Kier and CTP’s Pall Mall is one of the few new office developments planned for Liverpool

Hit the north

Liverpool City Council, possibly not before time, has noticed that its traditional office core has a rapidly diminishing supply of actual offices, and has introduced a regeneration framework that will essentially clear the way for a northward expansion. There’s almost no grade A space left in the city, and developers clearly see more value in turning the heritage buildings around Water Street into flats, so this looks like good sense all round.
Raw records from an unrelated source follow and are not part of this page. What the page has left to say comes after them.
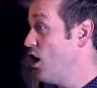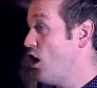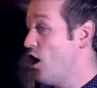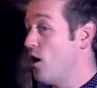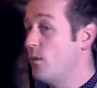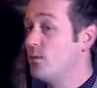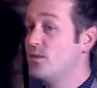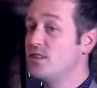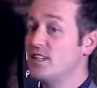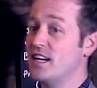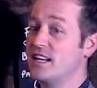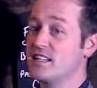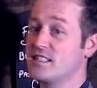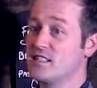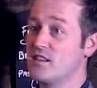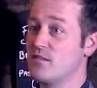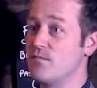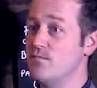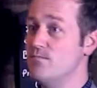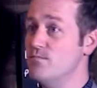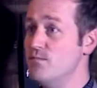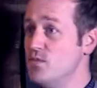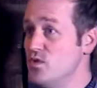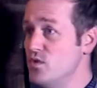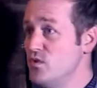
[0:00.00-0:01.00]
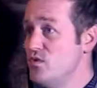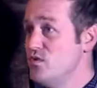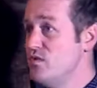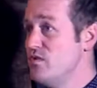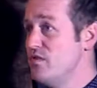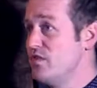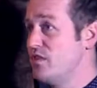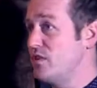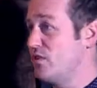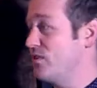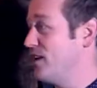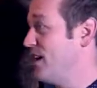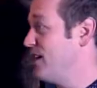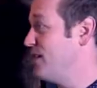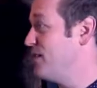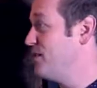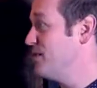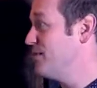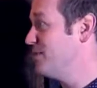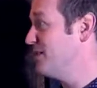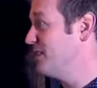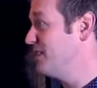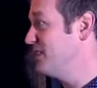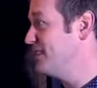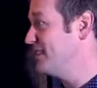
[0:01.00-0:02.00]
Objects have moved around
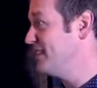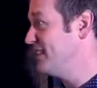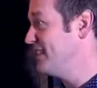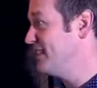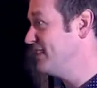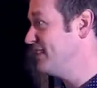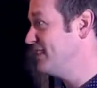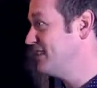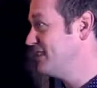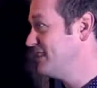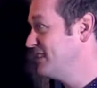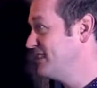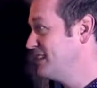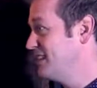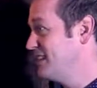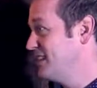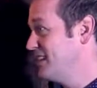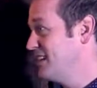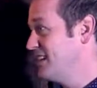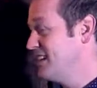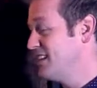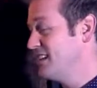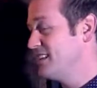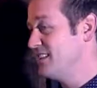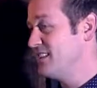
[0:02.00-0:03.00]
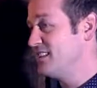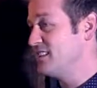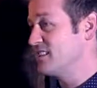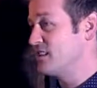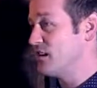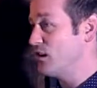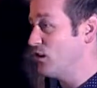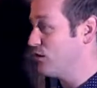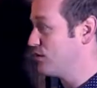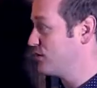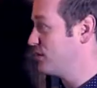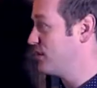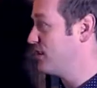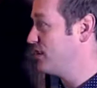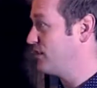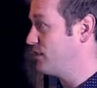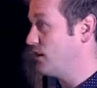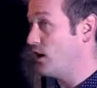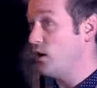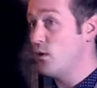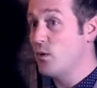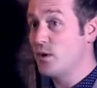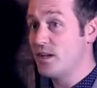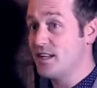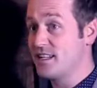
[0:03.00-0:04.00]
the building. There's lots of
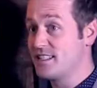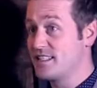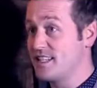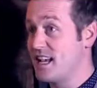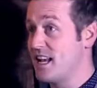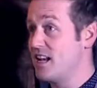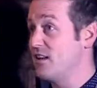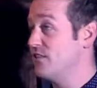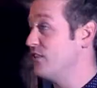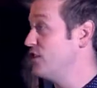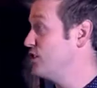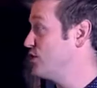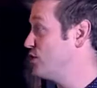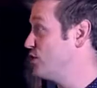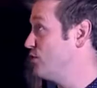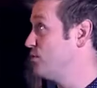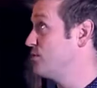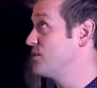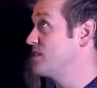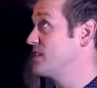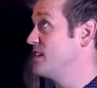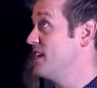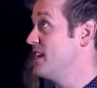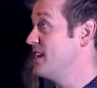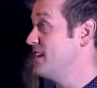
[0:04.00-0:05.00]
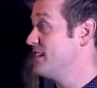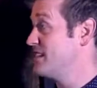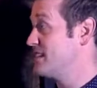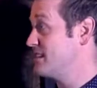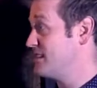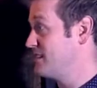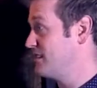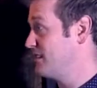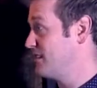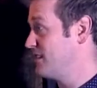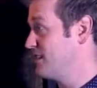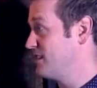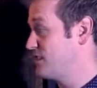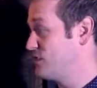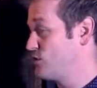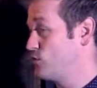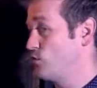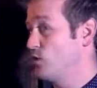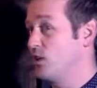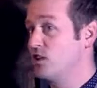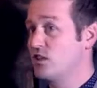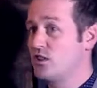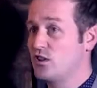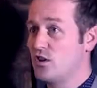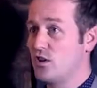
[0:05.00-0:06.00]
different, and a television upstairs has
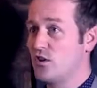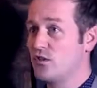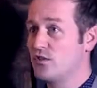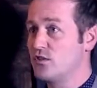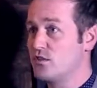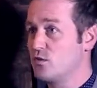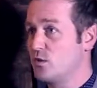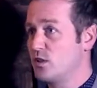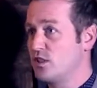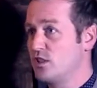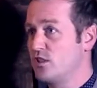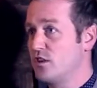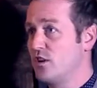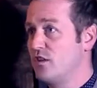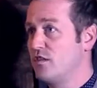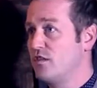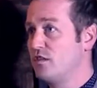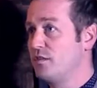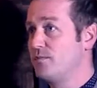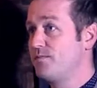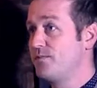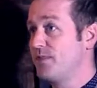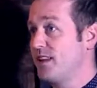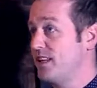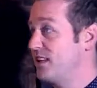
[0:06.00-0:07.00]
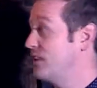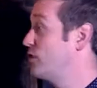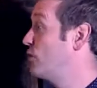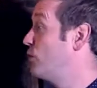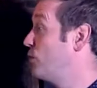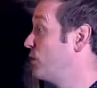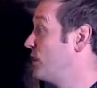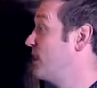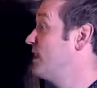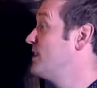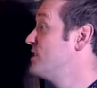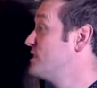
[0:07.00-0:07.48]
switched on and switched off, and they couldn't get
A 40-acre patch has been mapped out, and we might even see some interesting new build come forward, with architects faced with the challenge of linking the site with Liverpool Waters, now things are taking shape there.


Take me home

Andy Burnham’s not happy. The Greater Manchester Mayor has called for an investigation into the terminally unpopular Northern Rail. There’s no getting away from the fact that the new timetable launch has been an almighty cock up nationally, and those largescale battles remain hard to win. Within Burnham’s GM bailiwick, are things much better? The Get Me There smartcard, launched 14 years after the Oystercard, looked like TfGM – sorry – missing the bus, and Metrolink’s proposal for zonal charging is getting a lukewarm reception. The graphic, if anything, highlights how patchy coverage is. Good job there’s a top-notch heavy rail system covering the rest, right?


Shop talk

Ikea Cuerden

Ikea as it was hoped it would look at Cuerden

There’s always a sharp intake of breath when a retailer pulls the plug on its commitment to a project that’s still on the drawing board, and intended anchor store Ikea at Cuerden, south of Preston, is the latest, following M&S in Oldham and, in all likelihood, M&S in Rochdale. Preliminary works at the site have already doubled in cost, so it’s a headache Lancashire County Council, Eric Wright and Brookhouse could have done without. It’s a £430m scheme, where the volume of offices at 387,000 sq ft looks as ambitious as the 757,000 sq ft of retail. Is anyone prepared to bet against logistics – currently taking up 861,000 sq ft – coming to dominate a bit more?


Exercise your right…

Turn Moss

May’s council elections brought few surprises, with the big story being in Trafford, where Greater Manchester’s only blue spot was wiped out by Labour. Incoming leader Andrew Western has wasted no time in hoofing UA92’s controversial Turn Moss plans into touch, also reaffirming the “Flixton green belt must not be touched” line, seemingly a hill many are prepared to die on. A surprise of sorts came in Stockport, where the Lib Dems failed to regain control. This outcome could, it was said, have thrown some recent calls such as the Produce Hall market scheme into doubt.


Ch-ch-ch-ch-changes

Stockport Interchange May 2018 4

Staying in Stockport, the plans for a new transport interchange look a bit fancy. OK, it doesn’t solve the problem of the journey twixt bus and railway stations being down a steep and forbidding hill, but the council have been promising this for three years, so let’s run with it. Block of 196 apartments, green roof – OK, but maybe don’t speak to whoever turfs Manchester’s Piccadilly Gardens, and keep the A6 noise in mind. Really, this can hardly be worse than what’s there. Getting Metrolink in might be what makes it work – and indeed, would mean the project actually meets the definition of “interchange”.